Copy each line of the data below with the word "video".

----- EXERCISE INPUTS -----

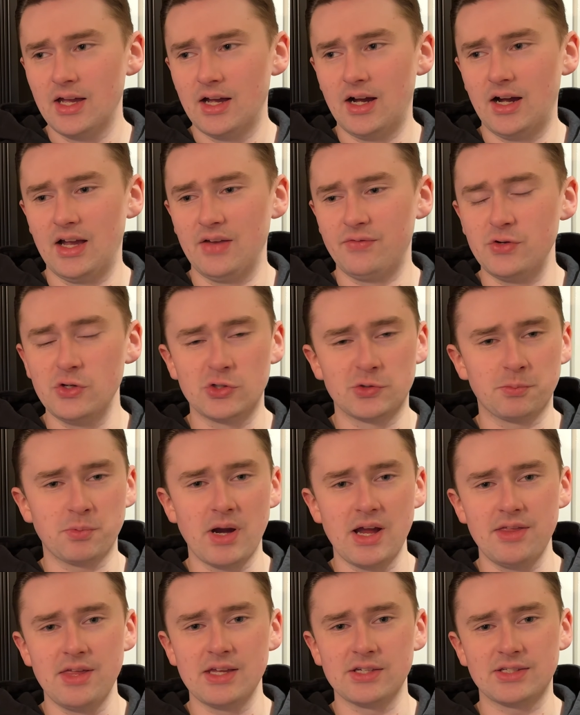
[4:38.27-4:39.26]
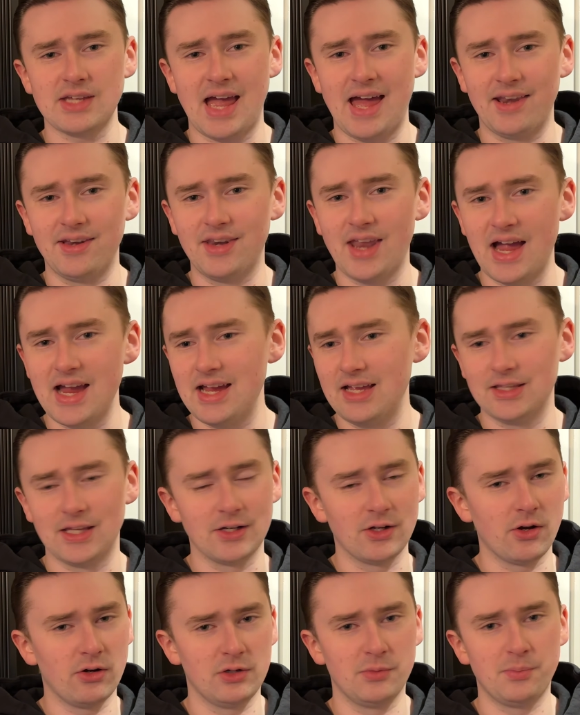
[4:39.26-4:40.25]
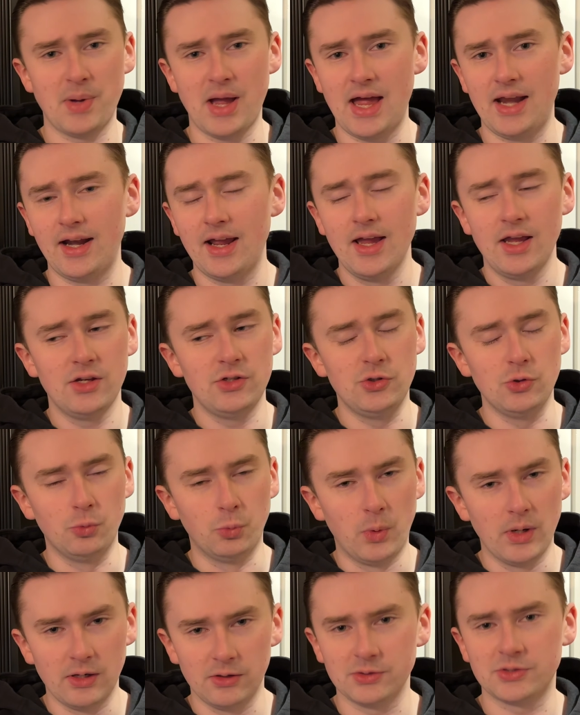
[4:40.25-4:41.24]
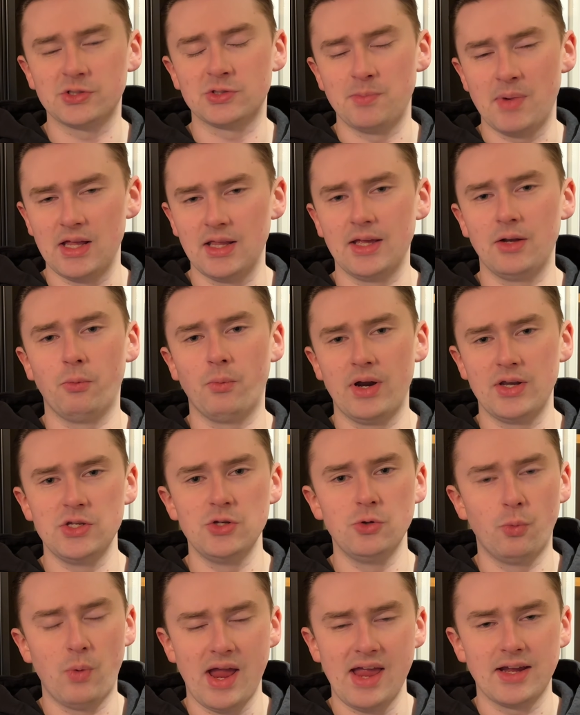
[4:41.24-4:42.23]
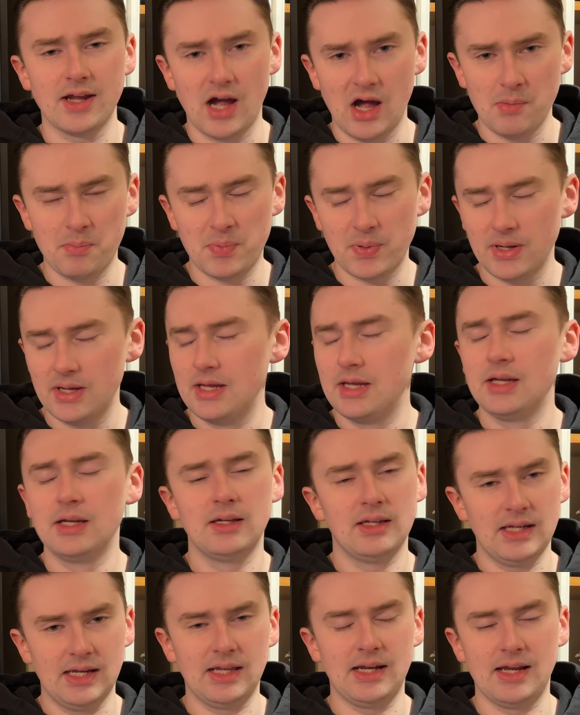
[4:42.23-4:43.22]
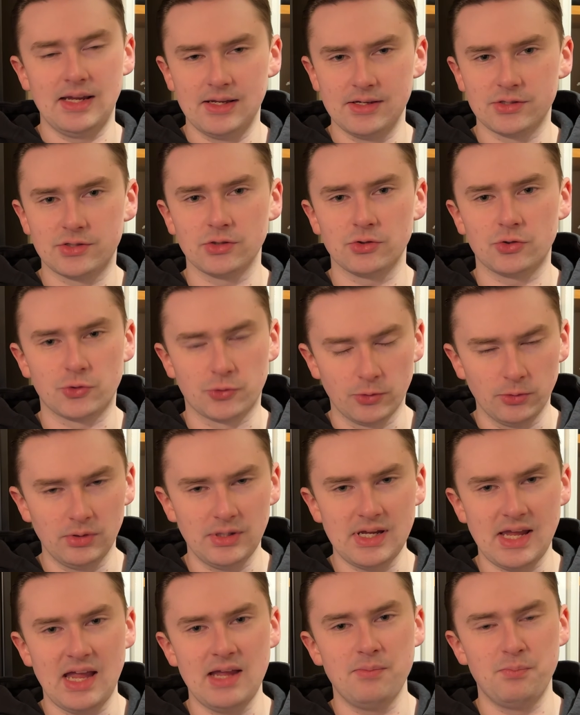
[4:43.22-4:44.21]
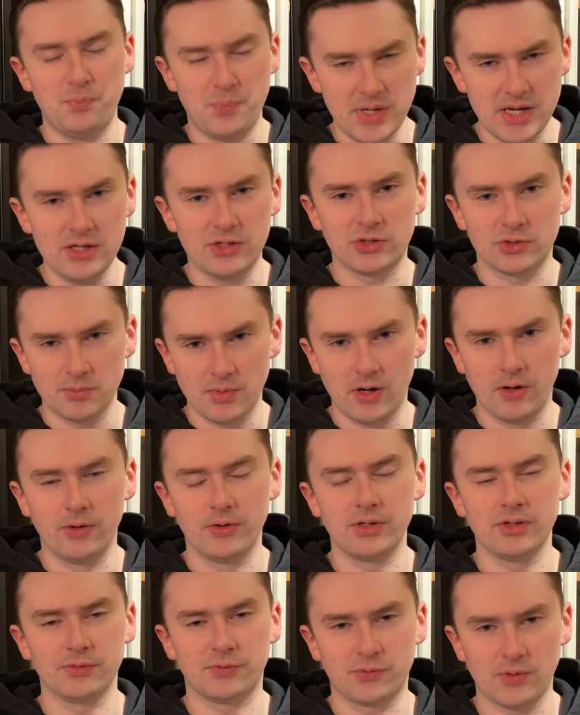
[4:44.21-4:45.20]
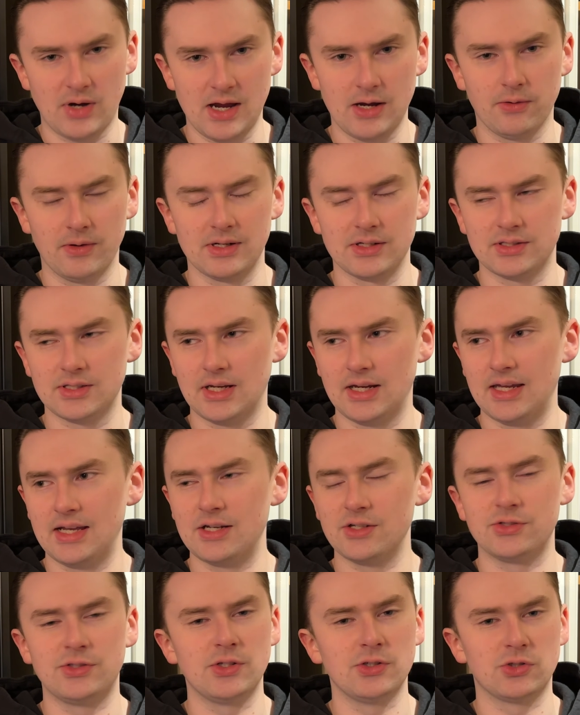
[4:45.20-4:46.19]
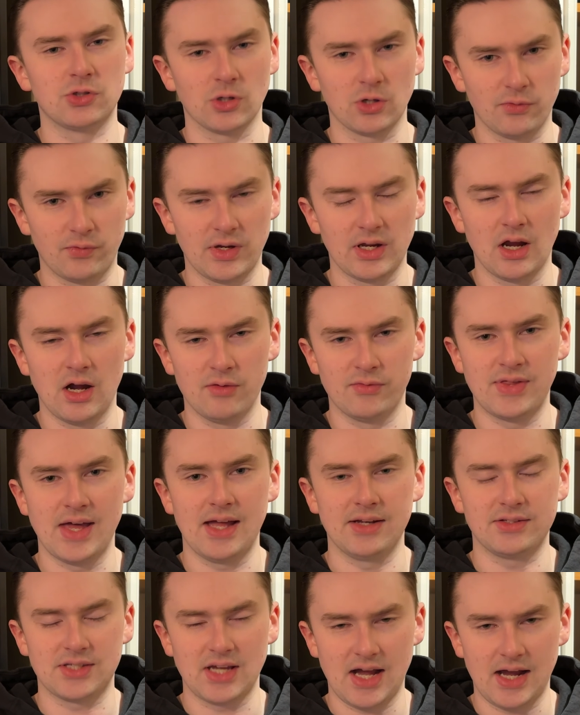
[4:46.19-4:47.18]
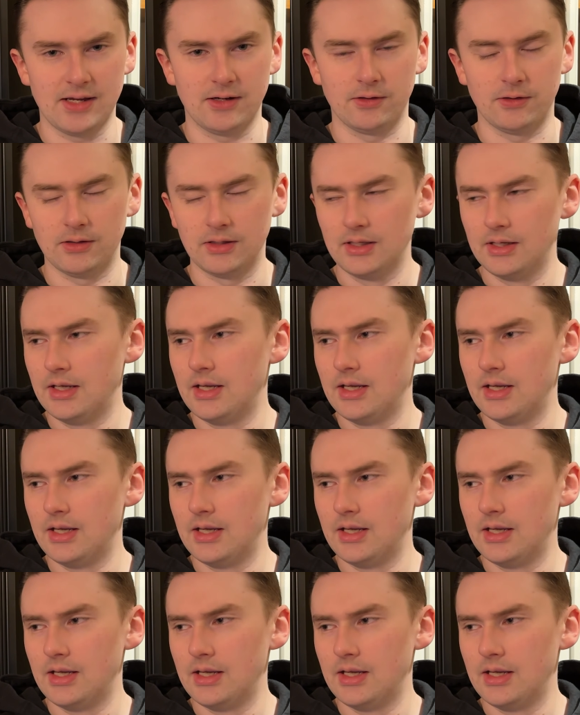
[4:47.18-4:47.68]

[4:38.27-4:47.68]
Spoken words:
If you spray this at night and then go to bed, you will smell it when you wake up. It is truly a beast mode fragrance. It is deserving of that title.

-----
----- EXERCISE INPUTS -----

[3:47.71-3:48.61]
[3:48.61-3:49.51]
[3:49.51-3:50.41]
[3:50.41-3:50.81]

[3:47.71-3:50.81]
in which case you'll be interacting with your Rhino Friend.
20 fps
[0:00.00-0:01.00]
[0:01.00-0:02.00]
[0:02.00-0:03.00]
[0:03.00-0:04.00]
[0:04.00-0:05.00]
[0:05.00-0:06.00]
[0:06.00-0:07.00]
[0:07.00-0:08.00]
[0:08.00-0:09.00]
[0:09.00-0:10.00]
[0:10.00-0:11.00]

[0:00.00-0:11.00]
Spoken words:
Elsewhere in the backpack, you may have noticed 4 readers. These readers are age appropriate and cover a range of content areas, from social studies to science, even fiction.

-----
----- EXERCISE INPUTS -----

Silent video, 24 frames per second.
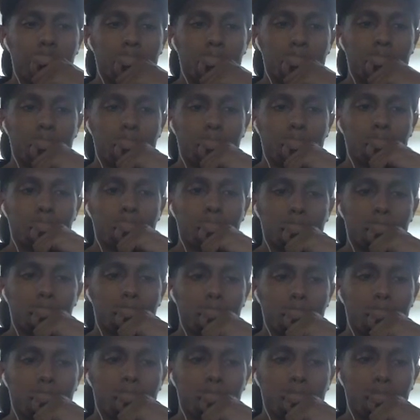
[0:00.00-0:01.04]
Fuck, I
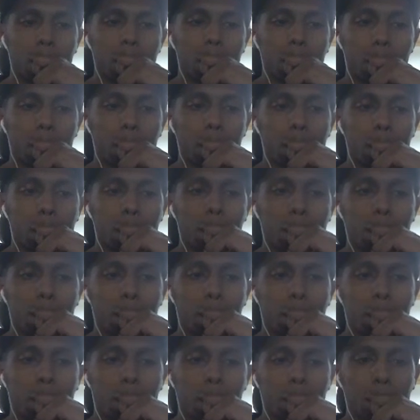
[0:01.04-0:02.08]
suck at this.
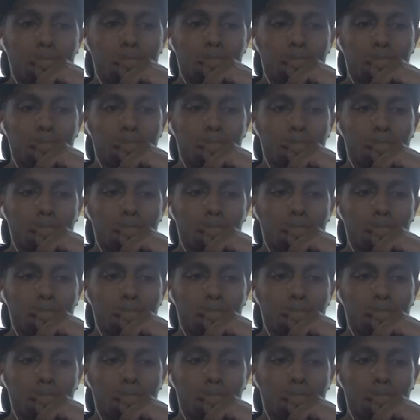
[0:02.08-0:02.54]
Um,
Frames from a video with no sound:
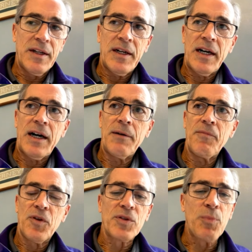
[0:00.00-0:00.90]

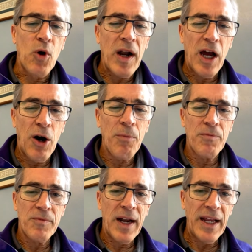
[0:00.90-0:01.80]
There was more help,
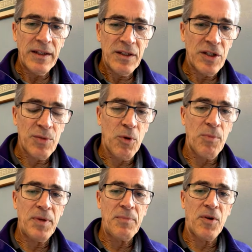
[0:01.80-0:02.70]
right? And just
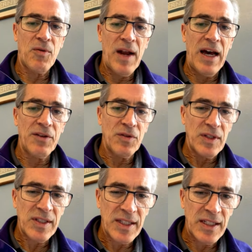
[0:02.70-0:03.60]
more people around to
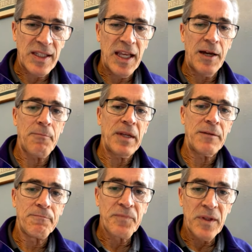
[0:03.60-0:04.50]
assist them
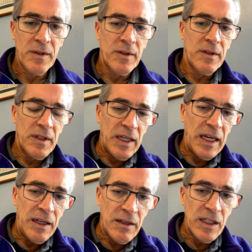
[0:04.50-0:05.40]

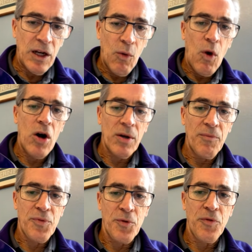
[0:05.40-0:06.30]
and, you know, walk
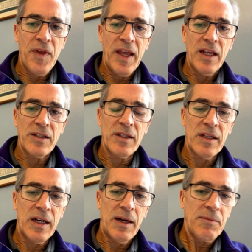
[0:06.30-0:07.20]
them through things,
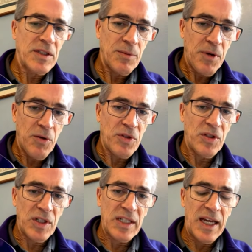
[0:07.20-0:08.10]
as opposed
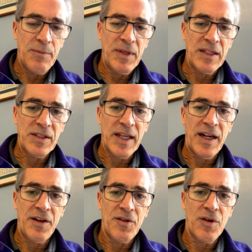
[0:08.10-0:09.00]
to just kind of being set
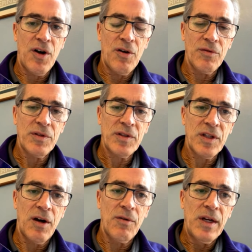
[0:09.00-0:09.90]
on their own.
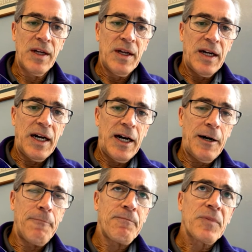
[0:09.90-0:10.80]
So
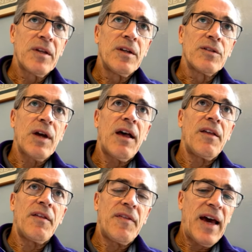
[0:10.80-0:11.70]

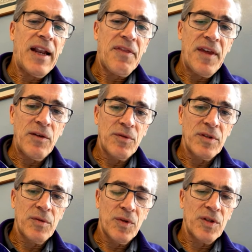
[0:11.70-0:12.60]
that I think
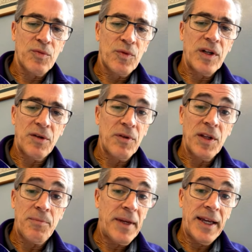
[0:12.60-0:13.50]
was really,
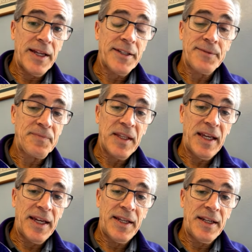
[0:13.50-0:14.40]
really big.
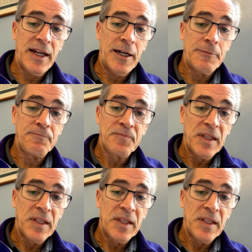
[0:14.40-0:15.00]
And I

-----

#### SOLVED EXERCISE:
Silent video, 24 frames per second.
Frames from a video with no sound:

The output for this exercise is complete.